→ **EXERCISE GOAL**:
Output the entries in full and verbatim, pictures omitted.

→ **INFORMATION GIVEN**:
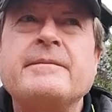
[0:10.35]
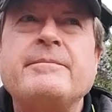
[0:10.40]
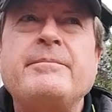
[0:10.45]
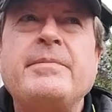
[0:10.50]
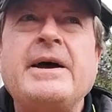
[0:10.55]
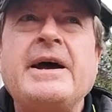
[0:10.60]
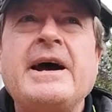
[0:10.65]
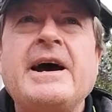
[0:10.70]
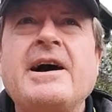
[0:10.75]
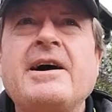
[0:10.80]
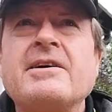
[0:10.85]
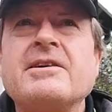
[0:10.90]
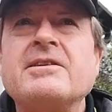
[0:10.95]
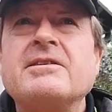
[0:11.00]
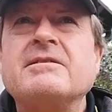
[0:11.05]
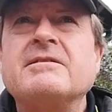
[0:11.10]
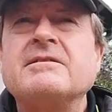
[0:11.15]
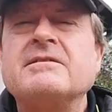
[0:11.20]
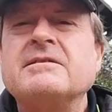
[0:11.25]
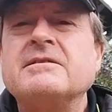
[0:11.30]
about
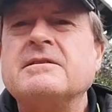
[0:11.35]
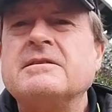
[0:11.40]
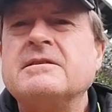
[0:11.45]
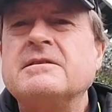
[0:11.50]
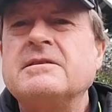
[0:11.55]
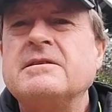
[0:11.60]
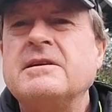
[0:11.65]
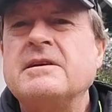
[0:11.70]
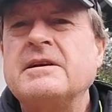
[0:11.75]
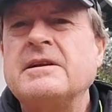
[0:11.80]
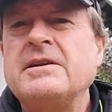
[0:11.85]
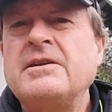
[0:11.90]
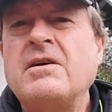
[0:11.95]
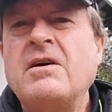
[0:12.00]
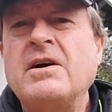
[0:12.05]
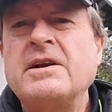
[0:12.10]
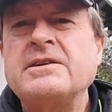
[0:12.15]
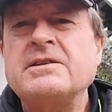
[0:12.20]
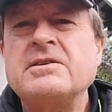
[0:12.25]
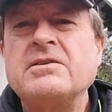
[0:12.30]

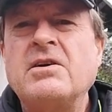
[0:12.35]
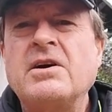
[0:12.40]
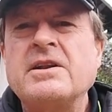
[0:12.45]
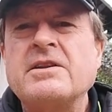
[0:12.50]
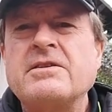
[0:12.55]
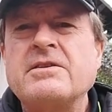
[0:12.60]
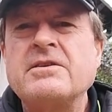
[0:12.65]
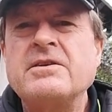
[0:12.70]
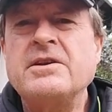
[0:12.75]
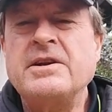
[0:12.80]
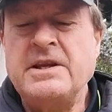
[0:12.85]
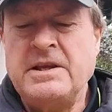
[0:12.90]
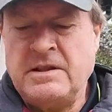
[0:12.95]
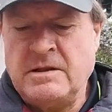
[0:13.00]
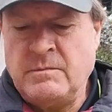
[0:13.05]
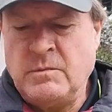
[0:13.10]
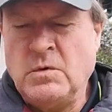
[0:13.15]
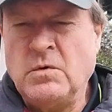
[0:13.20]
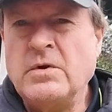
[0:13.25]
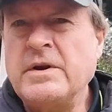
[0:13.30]
9 to 9:30 in
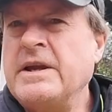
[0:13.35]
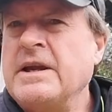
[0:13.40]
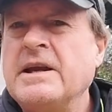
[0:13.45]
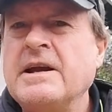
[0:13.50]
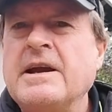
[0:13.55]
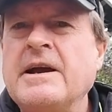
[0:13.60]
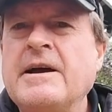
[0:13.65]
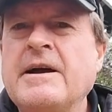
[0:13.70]
the morning.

→ **RESULT OF THE EXERCISE**:
[0:10.35]
[0:10.40]
[0:10.45]
[0:10.50]
[0:10.55]
[0:10.60]
[0:10.65]
[0:10.70]
[0:10.75]
[0:10.80]
[0:10.85]
[0:10.90]
[0:10.95]
[0:11.00]
[0:11.05]
[0:11.10]
[0:11.15]
[0:11.20]
[0:11.25]
[0:11.30]
about
[0:11.35]
[0:11.40]
[0:11.45]
[0:11.50]
[0:11.55]
[0:11.60]
[0:11.65]
[0:11.70]
[0:11.75]
[0:11.80]
[0:11.85]
[0:11.90]
[0:11.95]
[0:12.00]
[0:12.05]
[0:12.10]
[0:12.15]
[0:12.20]
[0:12.25]
[0:12.30]

[0:12.35]
[0:12.40]
[0:12.45]
[0:12.50]
[0:12.55]
[0:12.60]
[0:12.65]
[0:12.70]
[0:12.75]
[0:12.80]
[0:12.85]
[0:12.90]
[0:12.95]
[0:13.00]
[0:13.05]
[0:13.10]
[0:13.15]
[0:13.20]
[0:13.25]
[0:13.30]
9 to 9:30 in
[0:13.35]
[0:13.40]
[0:13.45]
[0:13.50]
[0:13.55]
[0:13.60]
[0:13.65]
[0:13.70]
the morning.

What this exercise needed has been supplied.